Dataset records:
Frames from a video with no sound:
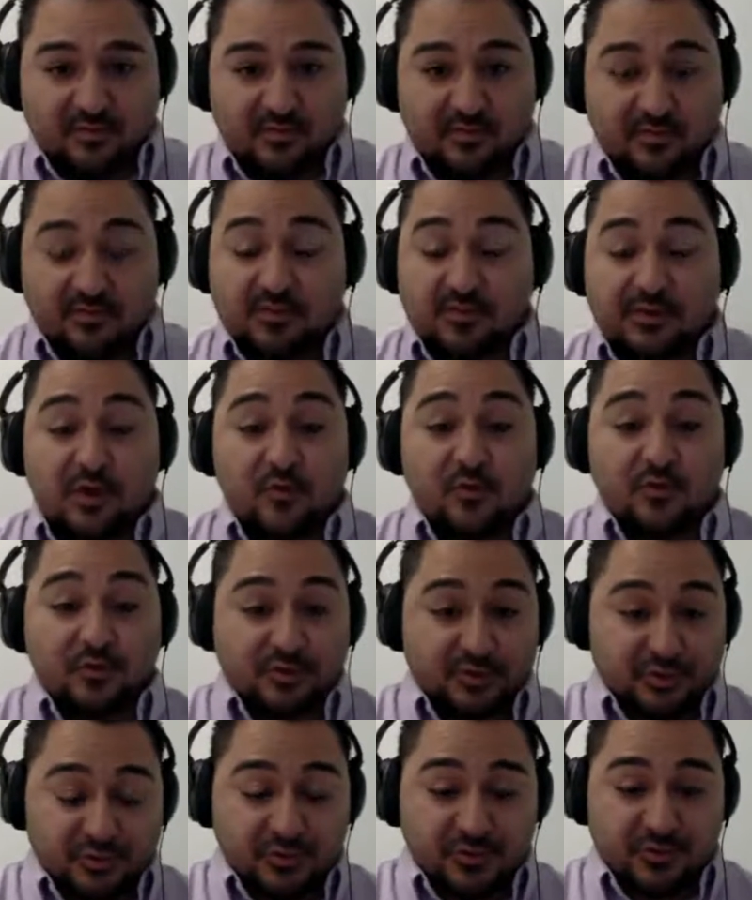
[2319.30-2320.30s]
local
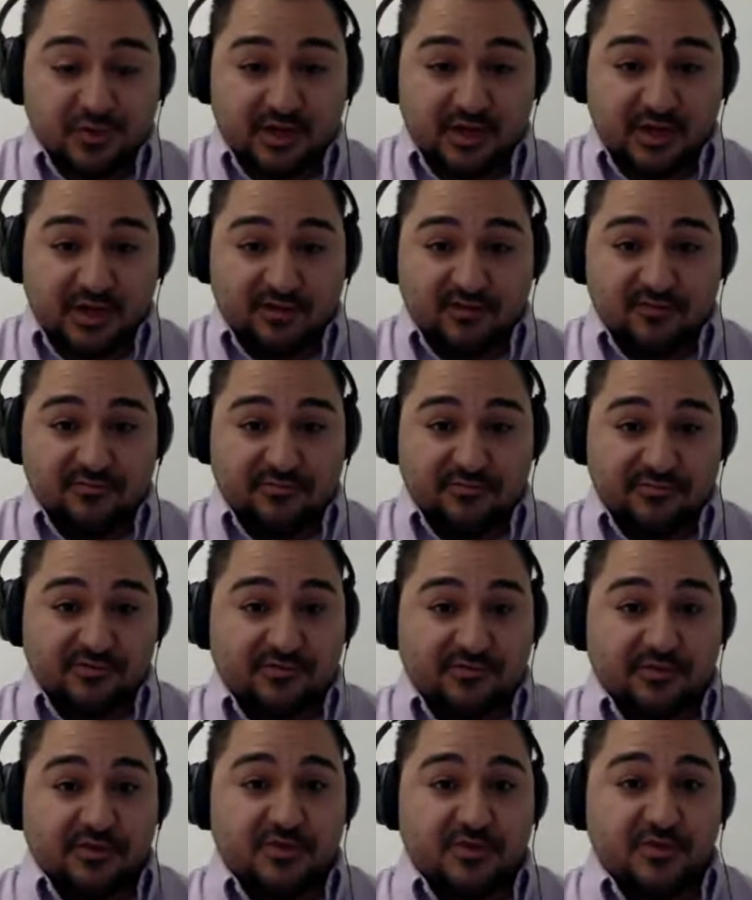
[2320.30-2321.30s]
truly and
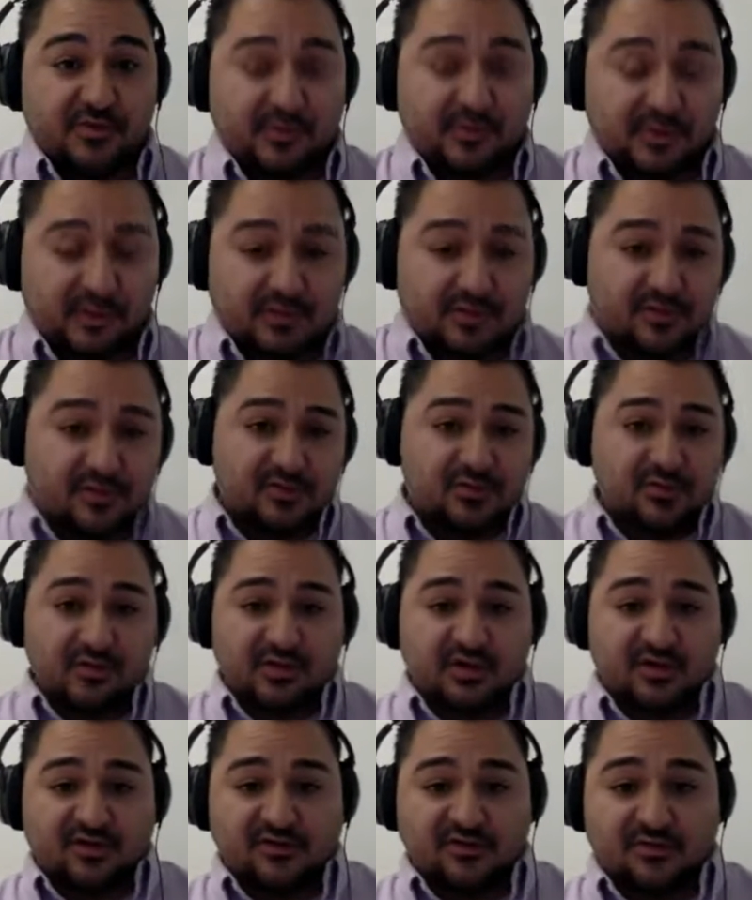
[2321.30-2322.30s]
specific to the individual
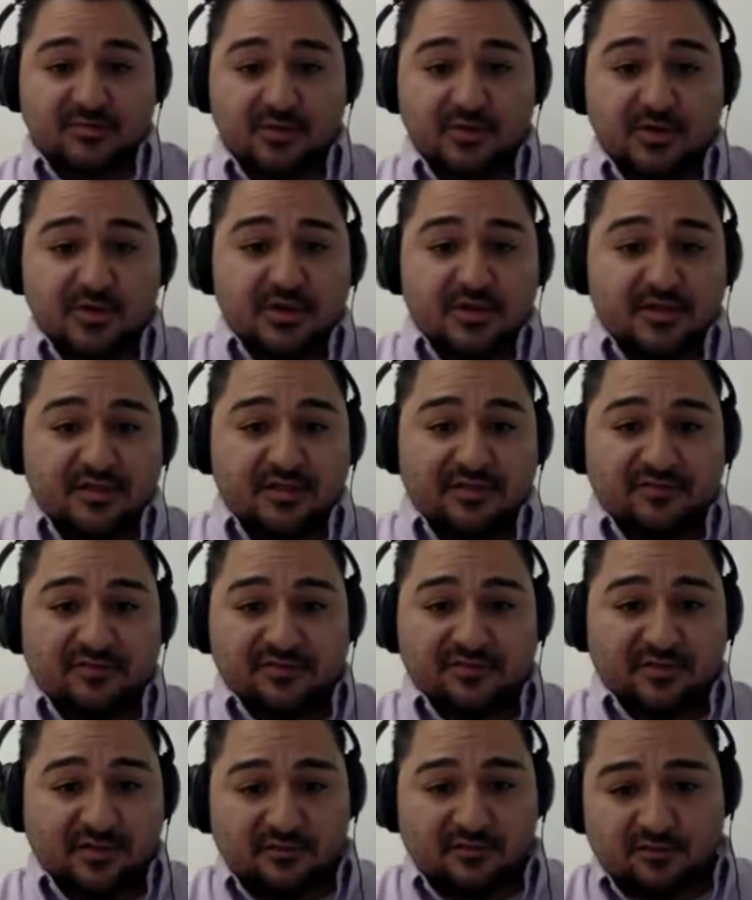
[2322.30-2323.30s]
customer. This
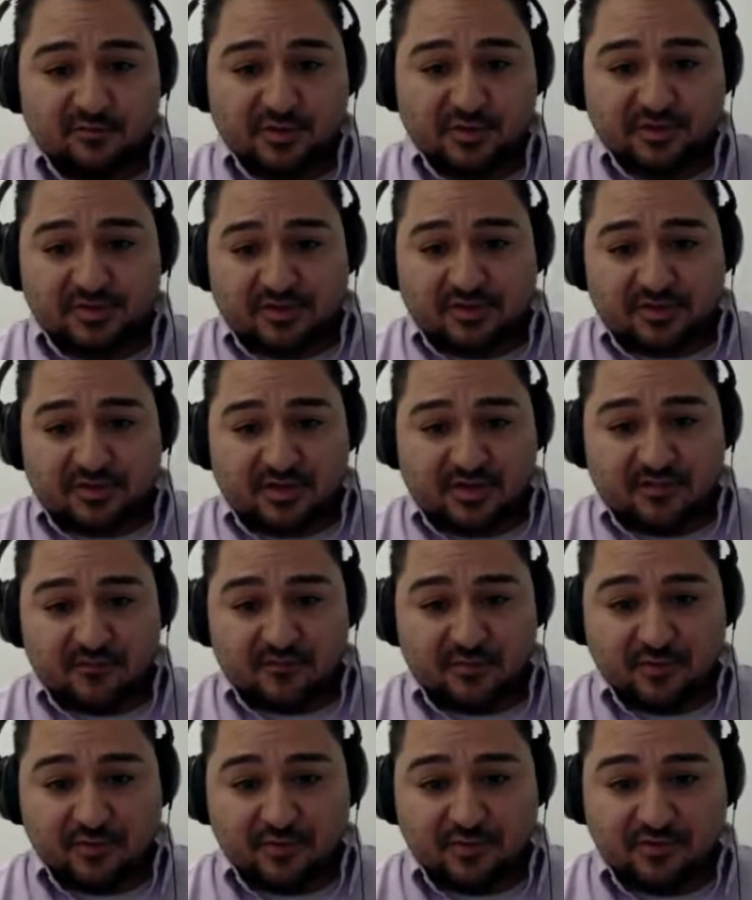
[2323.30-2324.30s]
is their switch that they have
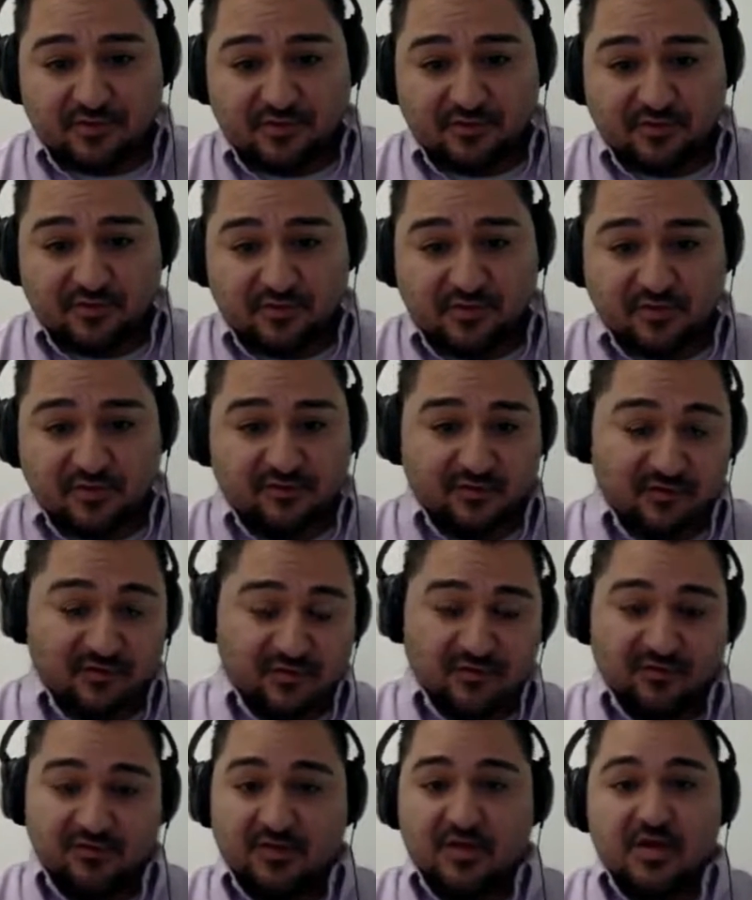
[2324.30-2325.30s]
purchased. This
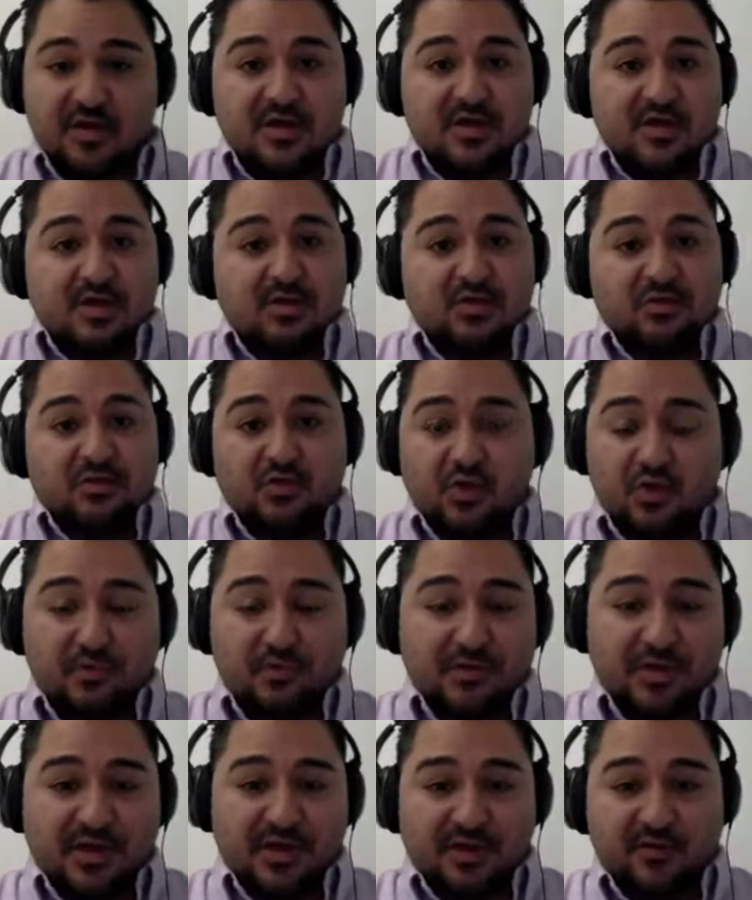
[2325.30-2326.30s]
is
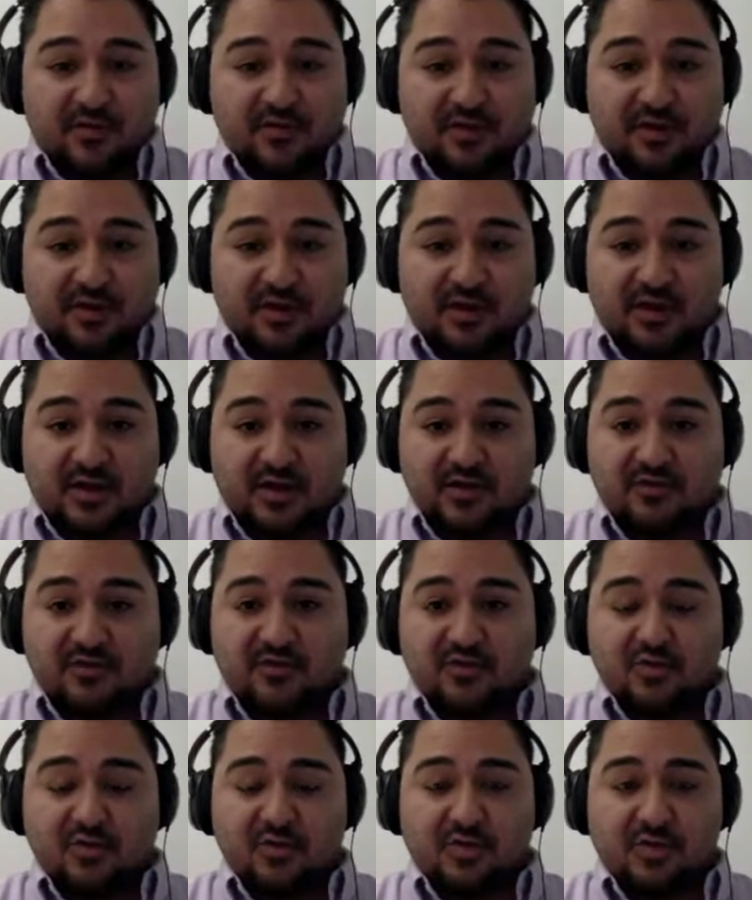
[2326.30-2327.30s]
nobody else on it, and is
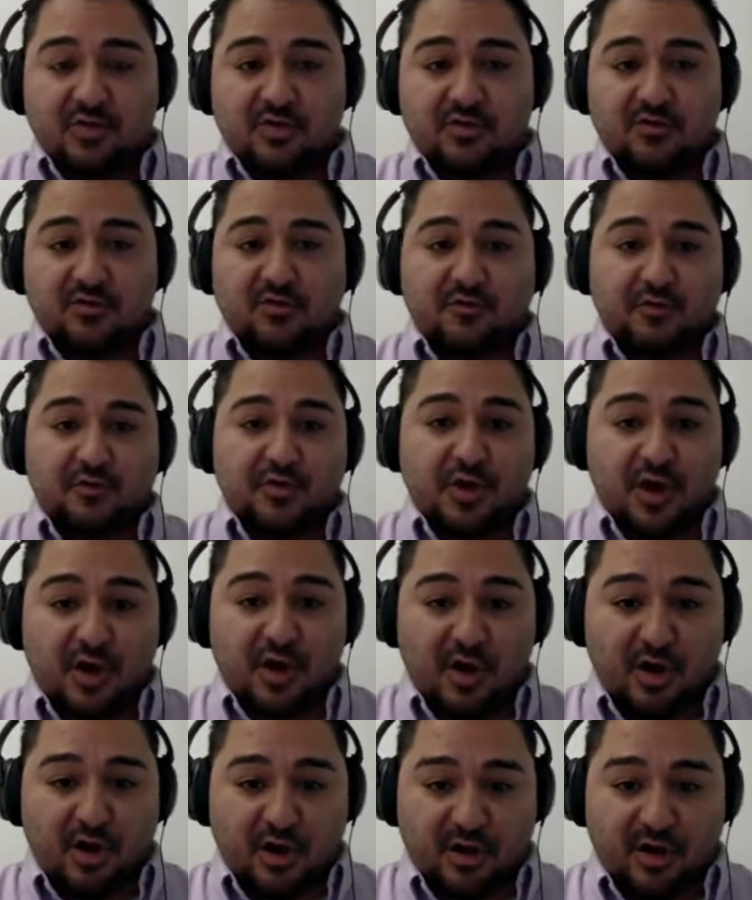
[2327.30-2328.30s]
usually used for
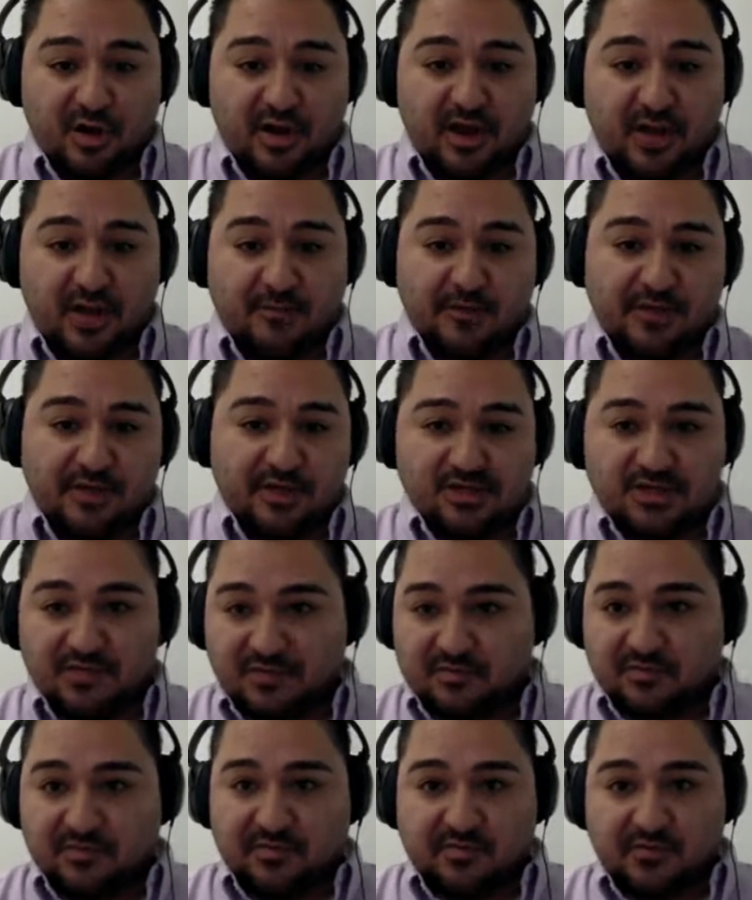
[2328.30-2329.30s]
non-application
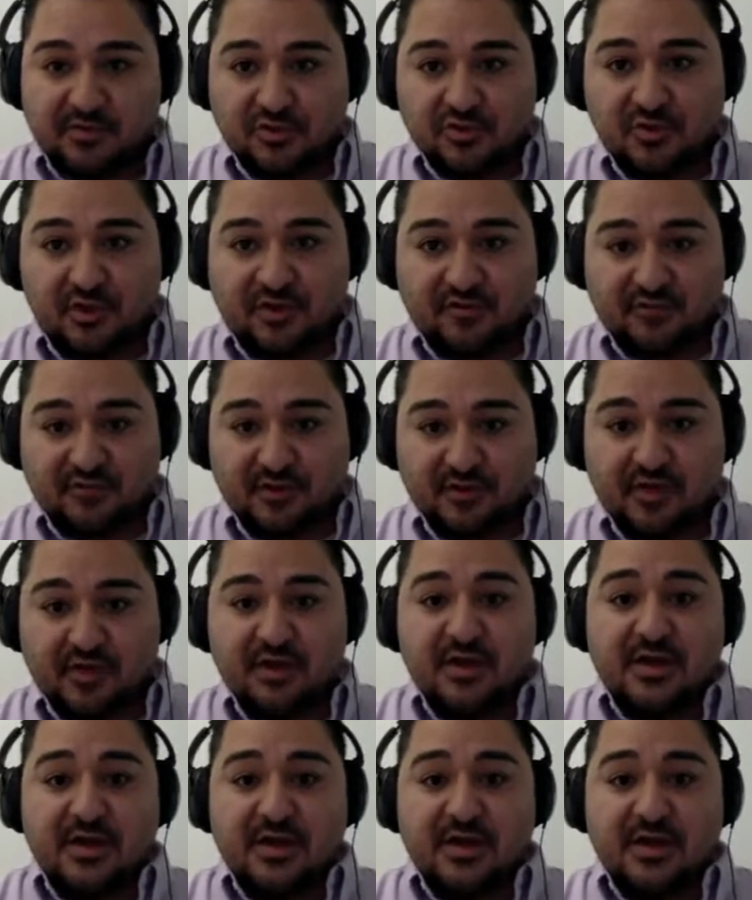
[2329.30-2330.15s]
specific traffic.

Work to complete:
Copy out all the data exactly. The images should not appear in the copy.

Result of this exercise:
Frames from a video with no sound:
[2319.30-2320.30s]
local
[2320.30-2321.30s]
truly and
[2321.30-2322.30s]
specific to the individual
[2322.30-2323.30s]
customer. This
[2323.30-2324.30s]
is their switch that they have
[2324.30-2325.30s]
purchased. This
[2325.30-2326.30s]
is
[2326.30-2327.30s]
nobody else on it, and is
[2327.30-2328.30s]
usually used for
[2328.30-2329.30s]
non-application
[2329.30-2330.15s]
specific traffic.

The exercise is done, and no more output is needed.